At other times, however, an alternative world seems within reach, albeit like a mirage beyond the Sahel.

Dangerously, dancing is one such.

Most have Paolo Conte’s “Happy Feet” when the drum sets the beat.

Fingers start to click, heads to nod, and hips to sway, because, as Shakira sang, they don’t lie.

While your physical diesel-like engine slowly gets into the groove, your mind has travelled three times around the world anticlockwise, transporting you to a universe in which You should be dancing, like a Tony Moreno, and staying alive as “a woman’s man with no time to talk”.  

In that parallel world, you dance, they whoop and cheer deliriously, while your partner maintains a constant and deeply flirtatious eye contact built on a suggestively erotica-filled smile.

All that time, you lead the dance like a master and if you do sweat, it’s the fresh type filled with pheromones that hints at intimate physicality. 

Inevitably, an inadvertent glimpse of yourself in the mirror gate crashes the fragile daydream.

It was all it took to reduce you from a John Travolta clone into a Leonard Cohen worm on a hook – naked, pale and graceless.

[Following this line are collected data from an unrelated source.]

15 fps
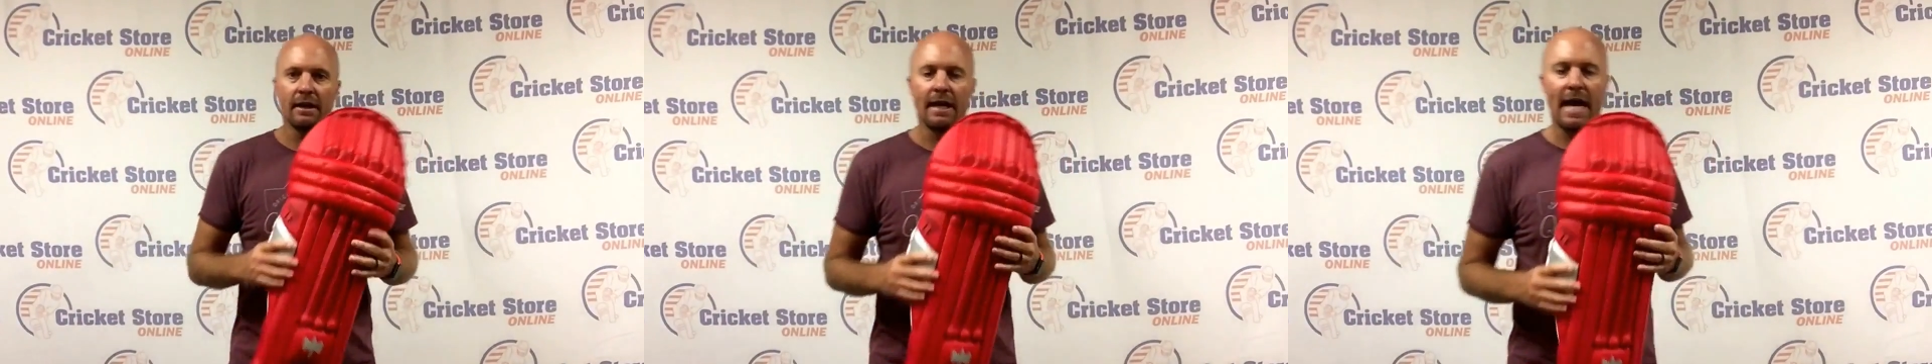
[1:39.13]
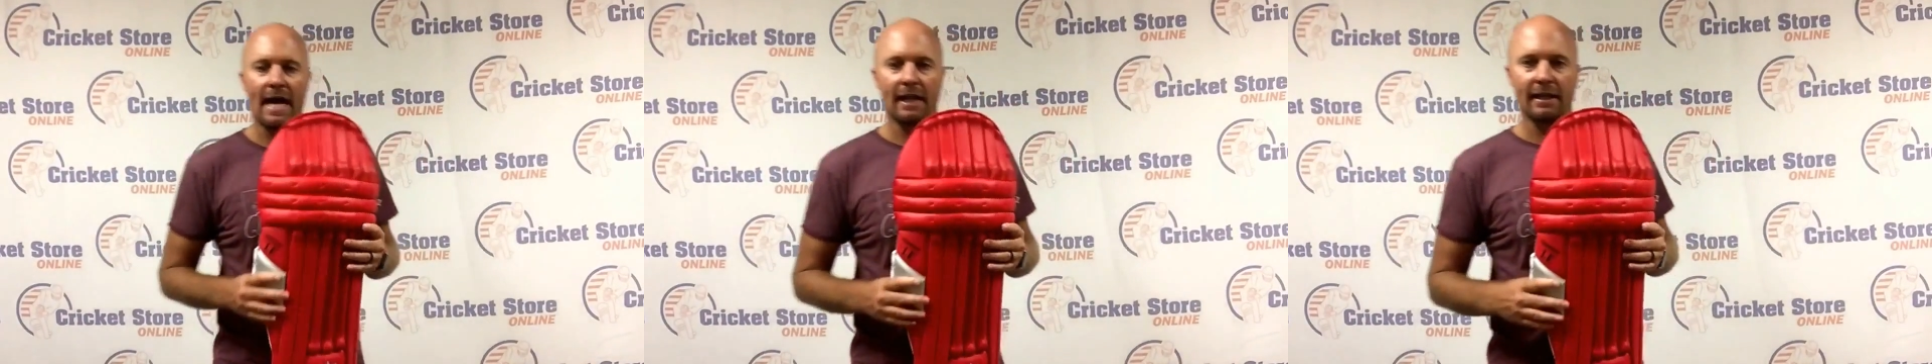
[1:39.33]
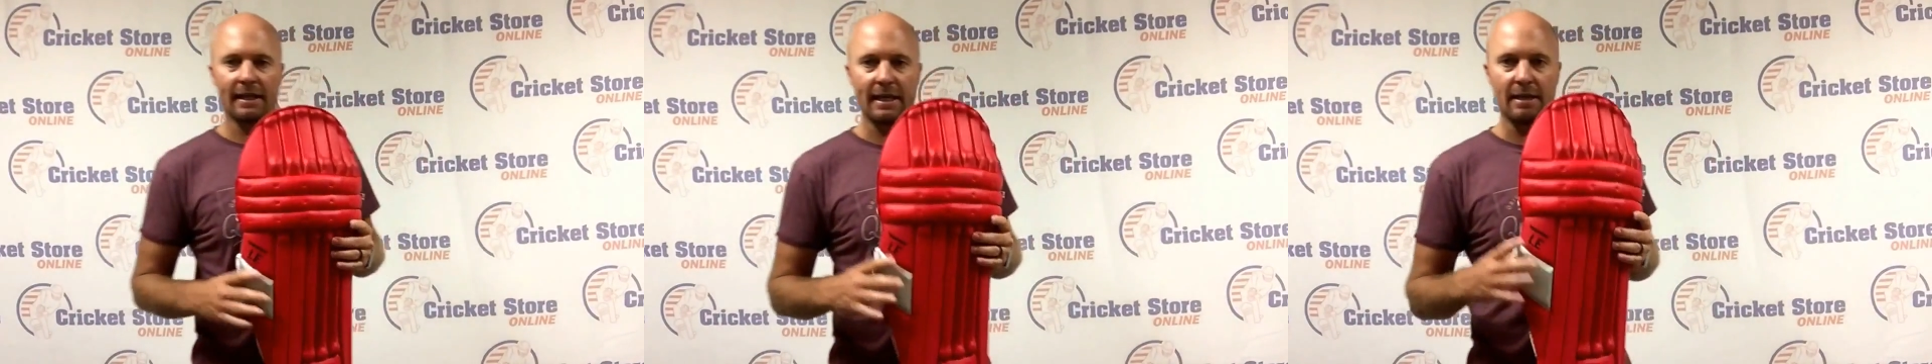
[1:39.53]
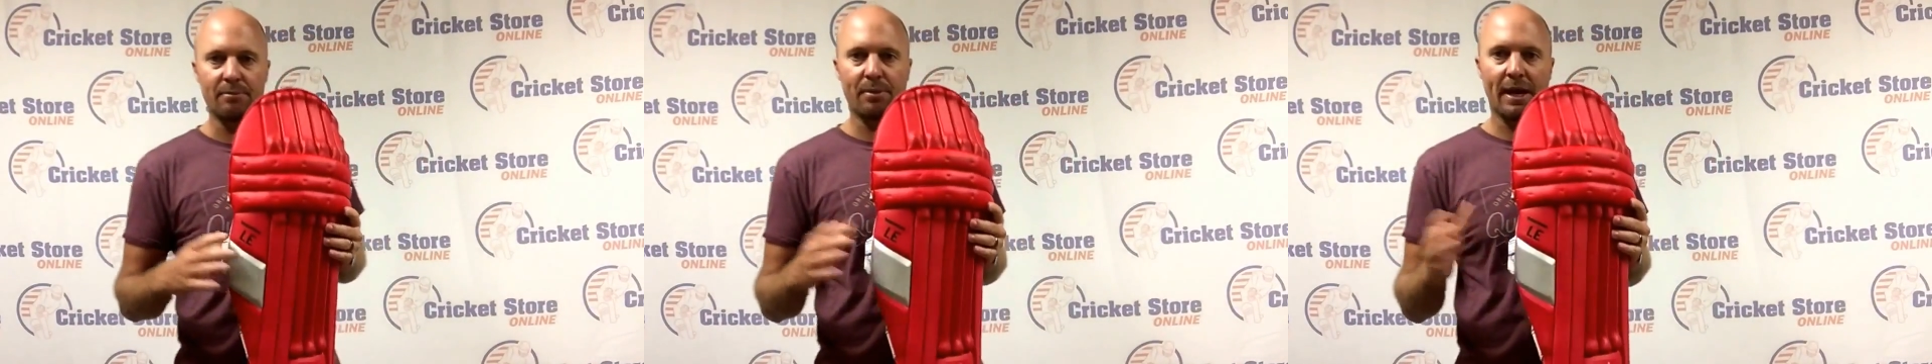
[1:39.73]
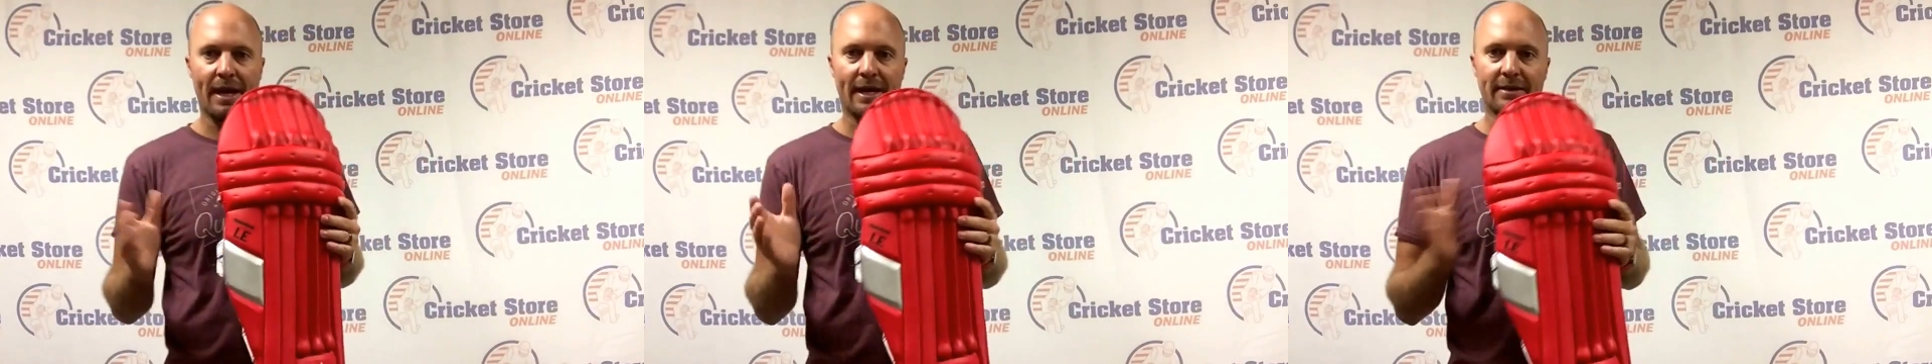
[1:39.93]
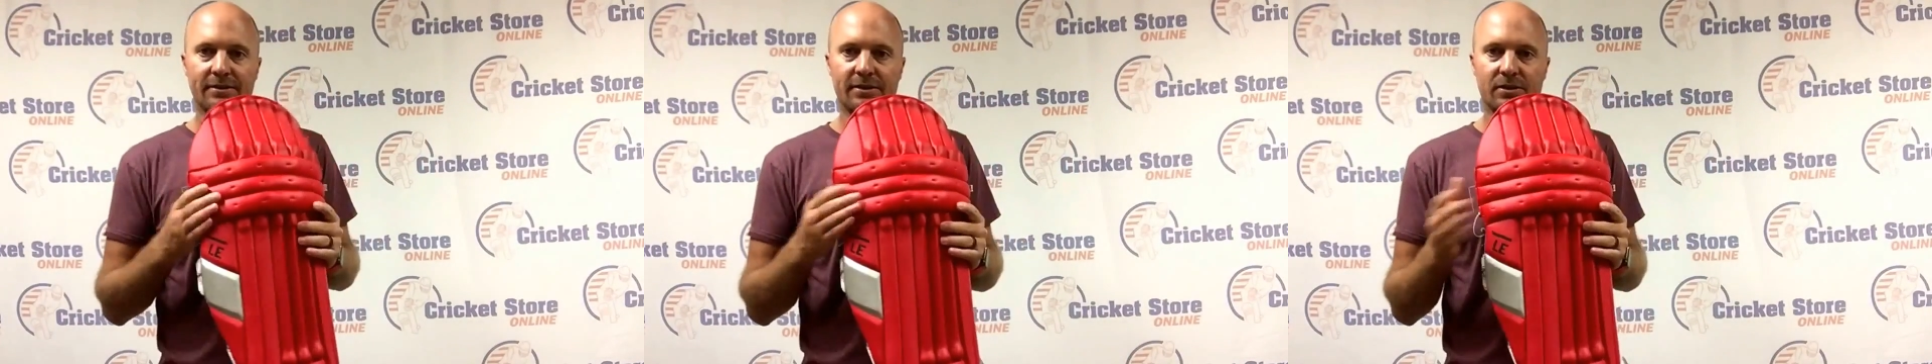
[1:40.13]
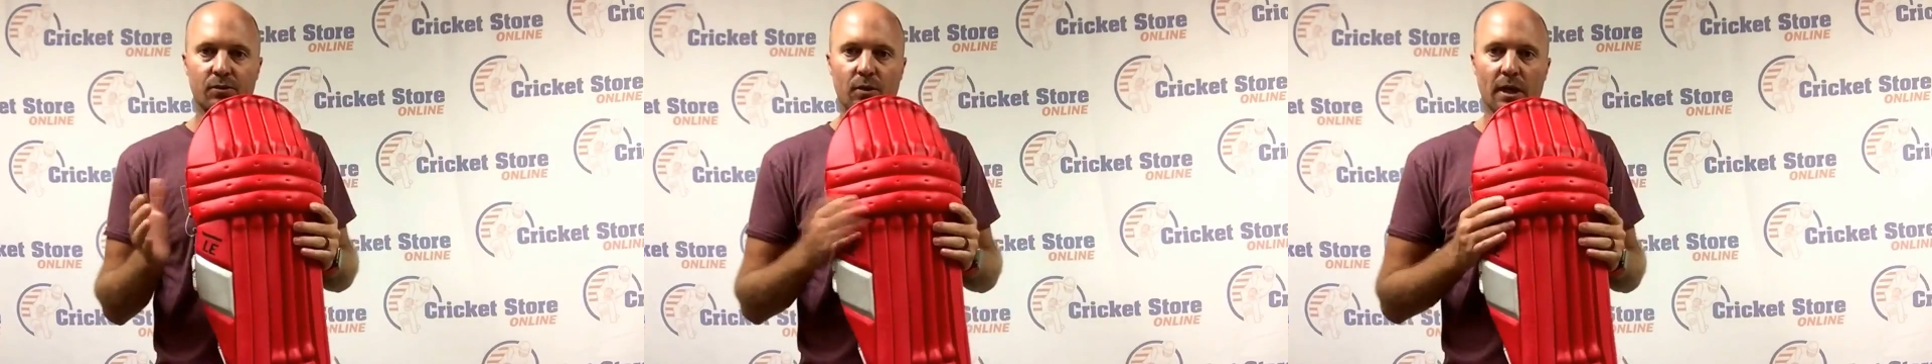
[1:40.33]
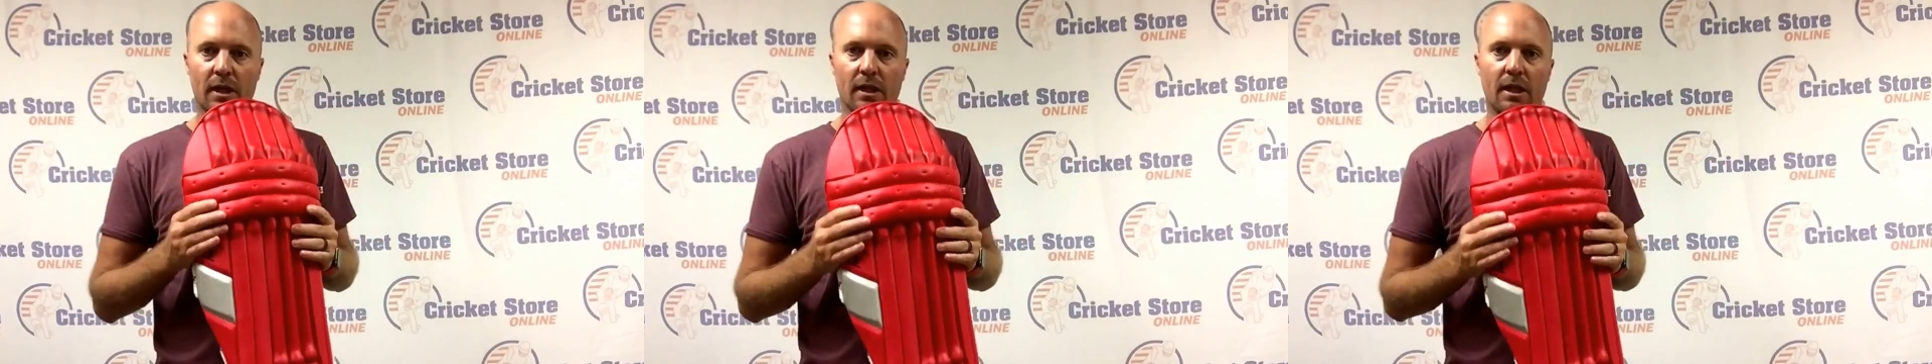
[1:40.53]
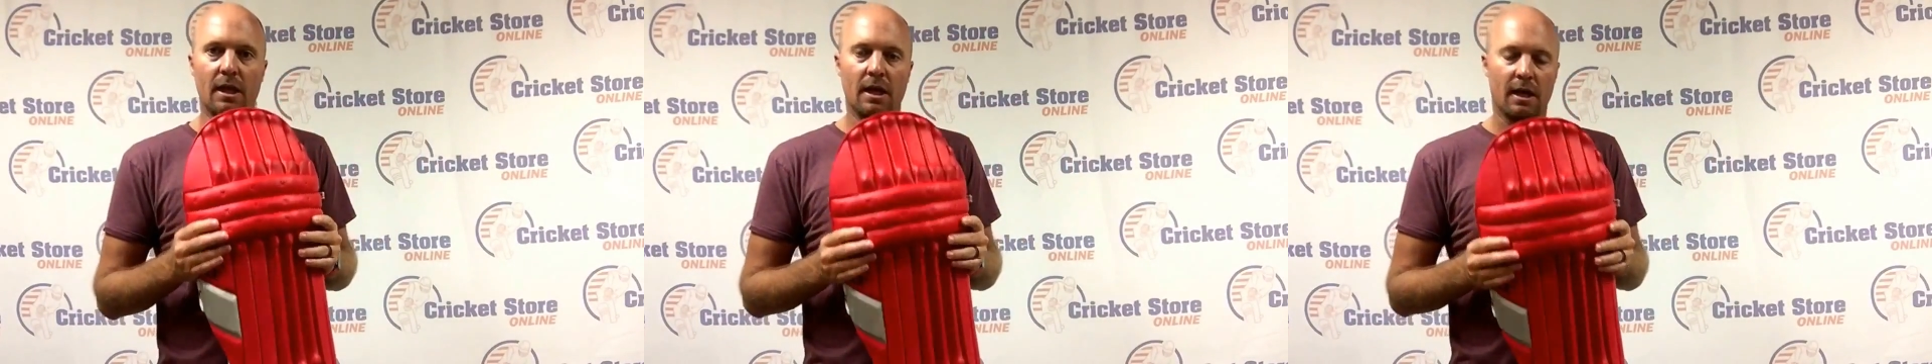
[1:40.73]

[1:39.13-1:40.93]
LE pads as well.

But the notion that you too could be as funky as Travolta or as gracious as Karlheinz Böhm and Romy Schneider in Sisi as they waltz the ballroom away, takes hold.

You leave the nightclub convinced.

You and your spouse join the entry level class – with twenty other couples. Awkward and exposed.

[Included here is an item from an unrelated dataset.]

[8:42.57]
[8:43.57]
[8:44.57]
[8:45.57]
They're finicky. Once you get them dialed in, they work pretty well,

The teacher shows off basic moves. You tread heavy on your wife’s foot.

She sniggers. You say “sorry”. She answers, too quickly perhaps, “it’s ok, it happens to everyone”.

As the hour passes, progress is made.

The basic step seems mastered until another simple one is introduced.

Like landing on the wrong square in Snakes & Ladders, you tumble back to the start, reminding yourself of the long and winding road ahead.

The end of the first lesson, though, brings hope.

While we can’t all be Fred Astaire, with a lot of work, we can grow our dancing skills as a couple and, eventually, face another wedding dance floor with confidence.

The type that makes your neighbours think the grass on your side of the fence is greener than his. And that, somehow, makes you both feel good.


Alex Story is an Olympian, entrepreneur and writer on economic and social issues.